The last time that the Turkish Lira faced a crisis was in 2001 when many Turkish banks went bust. The Turkish Lira has plummeted more than 42% since the beginning of the 2018 with the currency losing nearly 16% on Friday itself. Where does Turkey go from here and what does it mean for other emerging market economies?
Turkey is not small…
With an annual GDP that is closing in on $1 trillion, Turkey is just too large an economy to be dismissed with a wave of the hand. Turkey has a GDP per capita of $12,000 and so the average Turk is 6 times richer than the average Indian. But above all, Turkey is a key NATO ally of the US and is home to the NATO’s second largest base after the US. Situated at the crossroads of Europe, Russia and West Asia, Turkey has a very great strategic advantage. So any impact on Turkey is going to be big for Europe and for most EMs!
Why is the Lira jittery?
The problems for Turkey began when their supreme leader, Tayyip Erdogan became the leader for life. This largely led to the undermining of the Turkish bureaucracy. The situation actually imploded when Turkey refused to release the American pastor who had been arrested in Turkey recently. Erdogan was already unhappy that the US had refused to extradite one of the leaders of the coup against Erdogan. The US has threatened Turkey with sanctions, which could virtually cut off Turkey from world markets.

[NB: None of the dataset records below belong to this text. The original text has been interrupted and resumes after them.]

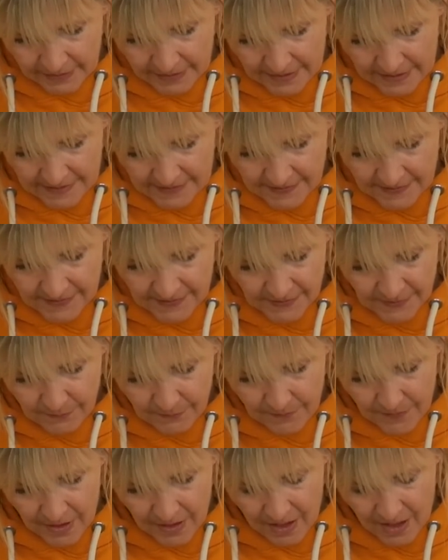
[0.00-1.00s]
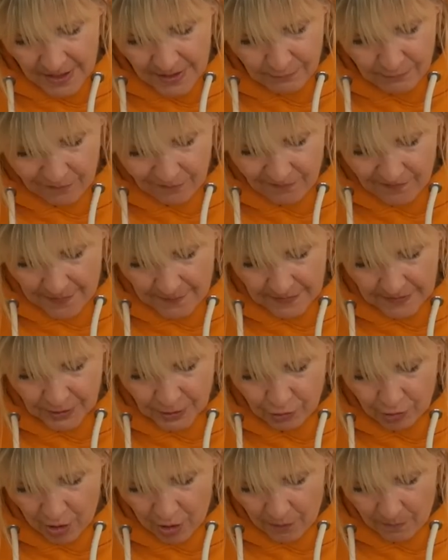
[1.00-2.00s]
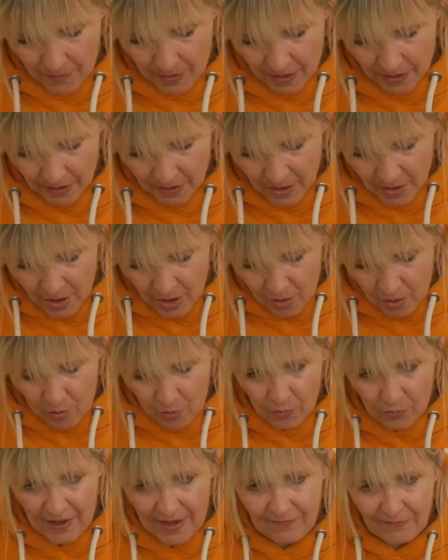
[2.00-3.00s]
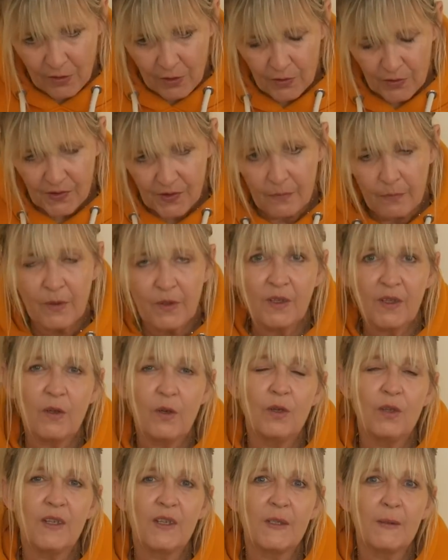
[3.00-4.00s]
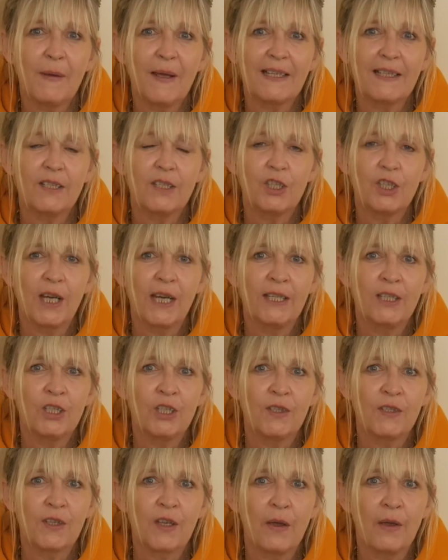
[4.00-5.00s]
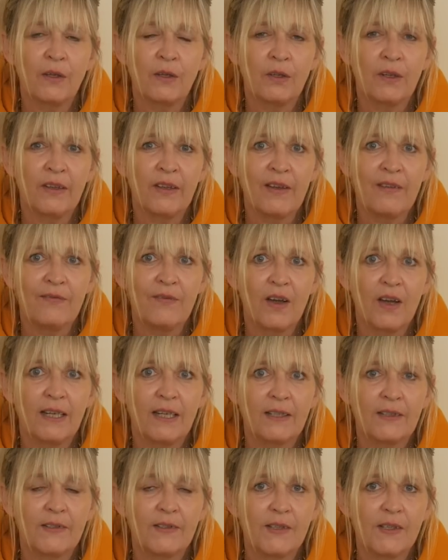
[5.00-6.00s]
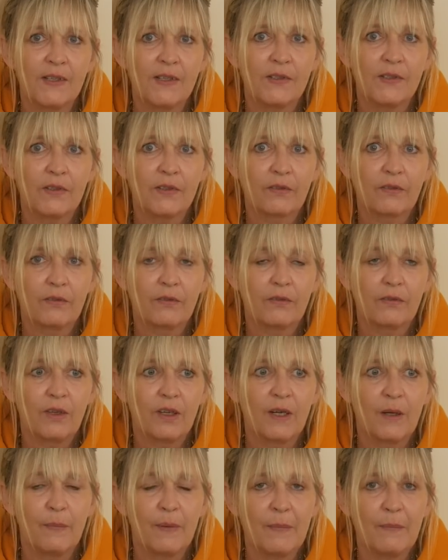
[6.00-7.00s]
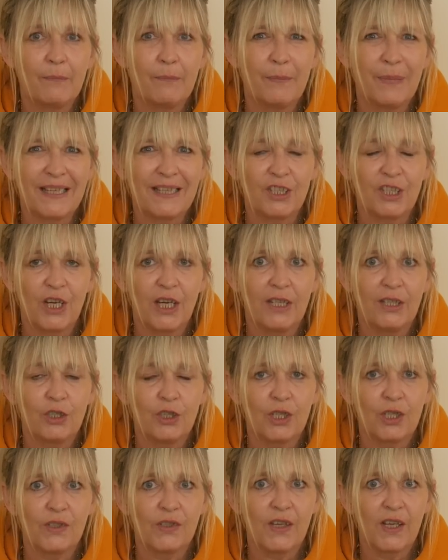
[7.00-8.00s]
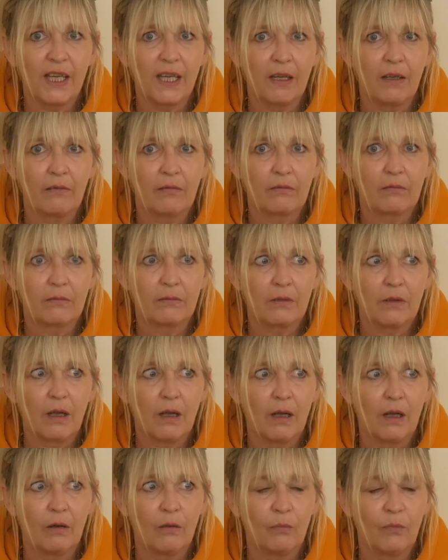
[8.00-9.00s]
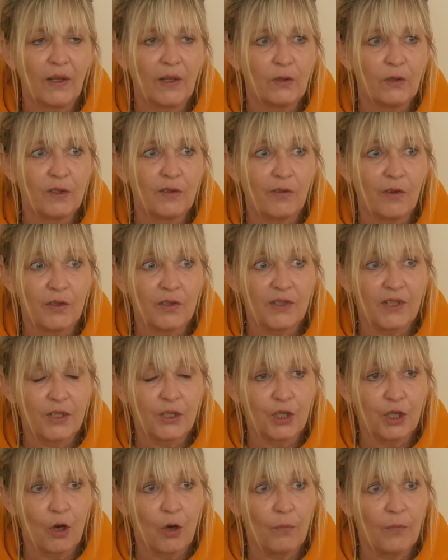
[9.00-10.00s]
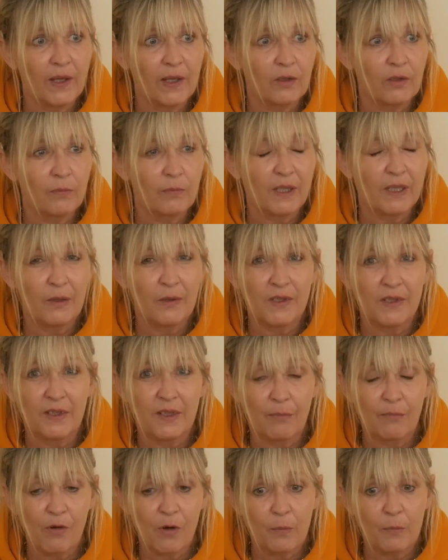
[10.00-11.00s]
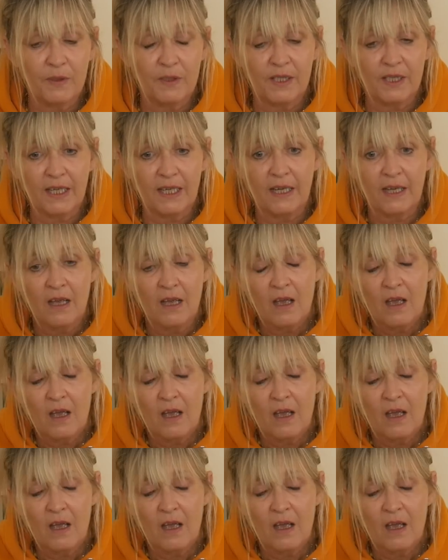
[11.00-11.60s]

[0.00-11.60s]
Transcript: Is there some either a family drama or they've got some unexpected changes going on in their finances? And I've been big changes here. Um, they could have lost their job, they could be losing their property,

The problem gets worse for Turkey because this 42% devaluation of the Lira comes at a huge cost as most of the Turkish debt is denominated in US Dollars. Even as Turkey stands at the crossroads of world trade, the impact could be felt across EMs in the form of currency devaluation vis-à-vis the dollar. In an uncertain world economy, Turkey could be as bad as Russia in 1998!